A hash value results from a calculation (hash algorithm) that can be performed on a string of text, electronic file, or entire hard drive contents. The result is also called a checksum, hash code, or hashes. Hash values are used to identify and filter duplicate files (i.e., emails, attachments, and loose files) from an ESI collection or verify that a forensic image or clone was captured successfully.
Each hashing algorithm uses a specific number of bytes to store a “ thumbprint” of the contents. The following is a list of hash values for the same text file. Regardless of the amount of data fed into a specific hash algorithm or checksum, it will return the same number of characters. For example, an MD5 hash uses 32 characters for the thumbprint, whether a single character in a text file or an entire hard drive.
As you can see, there are also various length hashes within a family (SHA-1, SHA-256 et.) The most common hash values are MD5, SHA-1, and SHA-256. The longer hash values require more time to calculate and are designed to reduce the probability of a collision.
A few other ways that hash values are used:
– Verify a downloaded file was created by the publisher (as opposed to a virus-infected version)
– Identify and filter files on the NSRL/NIST list (“deNISTing”)
– Locate known contraband (illegal images and videos)
Here are a few reasons why hash values are so widely used as a means to validate and compare content:
1) Privileged Data – There would be apparent issues storing and providing multiple copies of the contents of a company’s files or entire hard drive data in a database to perform a byte comparison. Not to mention illegal images and videos (child pornography) would have to be stored and used in each system scan. These scenarios are unacceptable.
2) Speed – Comparing an indexed hash value versus what could be billions or trillions of bytes or source data is much quicker. Optimized hash engines (Pinpoint Harvester) can compare thousands of hash values in a second.
3) Security – Hashing data is a one-way trip. The original data can’t be recreated or reverse-engineered from the hash value. This provides additional security because a person can’t determine the source data from the hash.

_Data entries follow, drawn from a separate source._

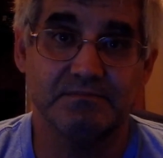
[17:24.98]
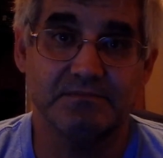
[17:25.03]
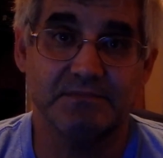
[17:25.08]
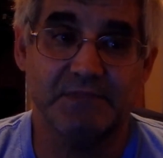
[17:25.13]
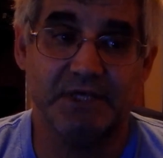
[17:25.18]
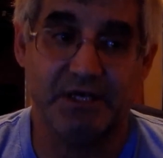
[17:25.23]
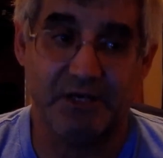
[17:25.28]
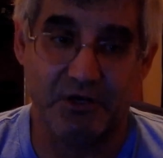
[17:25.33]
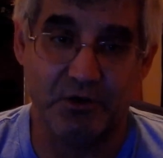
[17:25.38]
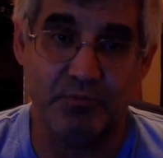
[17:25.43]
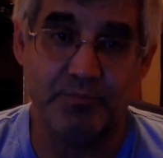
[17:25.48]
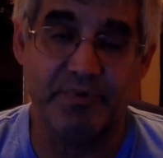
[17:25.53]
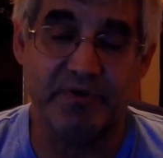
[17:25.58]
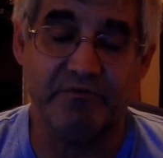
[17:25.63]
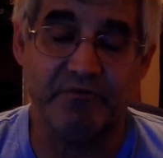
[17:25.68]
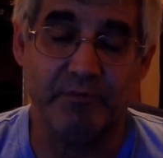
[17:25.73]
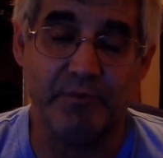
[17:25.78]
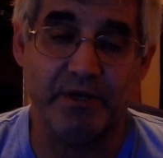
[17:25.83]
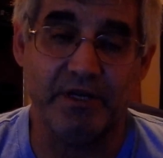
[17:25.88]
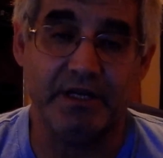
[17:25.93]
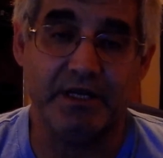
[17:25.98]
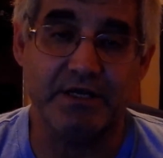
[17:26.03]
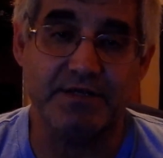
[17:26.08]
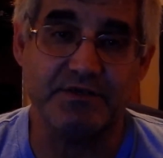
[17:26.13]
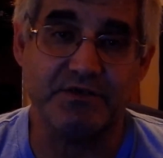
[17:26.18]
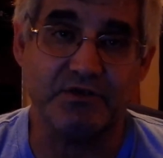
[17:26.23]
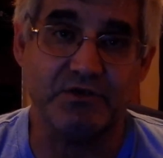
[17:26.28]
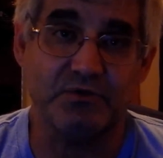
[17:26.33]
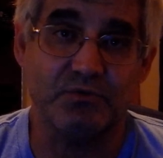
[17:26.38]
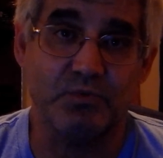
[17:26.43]
and hope everybody has
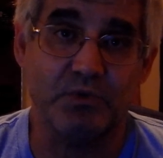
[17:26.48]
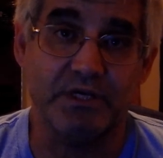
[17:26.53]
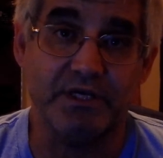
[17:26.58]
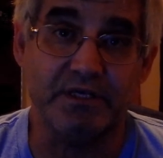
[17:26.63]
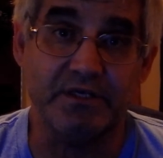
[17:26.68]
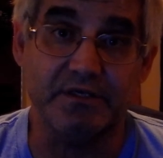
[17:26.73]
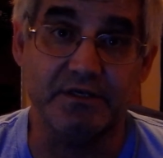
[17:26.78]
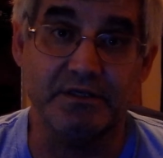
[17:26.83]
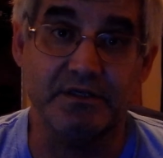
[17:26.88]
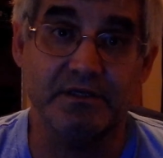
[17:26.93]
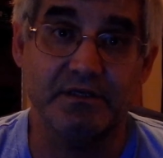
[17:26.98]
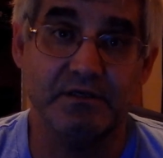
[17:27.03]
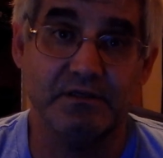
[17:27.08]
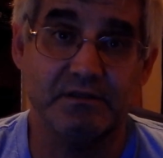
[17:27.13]
a good weekend.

The argument that data sources could be different and have the same hash value has raised much concern. Countless threads related to this issue on litigation support and computer forensic forums exist. The bottom line is that the only way to compare the original data is to store it everywhere you need to deduplicate or verify the information; however, as mentioned, this isn’t a practical alternative.
More complex hashing functions have been introduced (SHA-256, SHA-512, etc.), reducing the likely hood of a collision. It is also worth noting that even in those cases where scientists have created collisions, it resulted from exploiting the weaknesses in a specific hash algorithm. The same alterations would not create a collision in a different hashing algorithm.
So, if you still aren’t satisfied with the incredibly remote possibility a collision could happen using a single hash value, then the easiest way to implement an extra precaution is to take the time to have your processes calculate hash values from two separate algorithms (i.e., MD5/SHA256) for each item. Unfortunately, most EED applications and forensic imaging tools don’t support this option, especially in a single pass.
What to Remember
Hash values are a reliable, fast, and secure way to compare individual files and media contents. Whether it’s a single text file containing a phone number or five terabytes of data on a server, calculating hash values are an invaluable process for Deduplication and evidence verification in electronic discovery and computer forensics.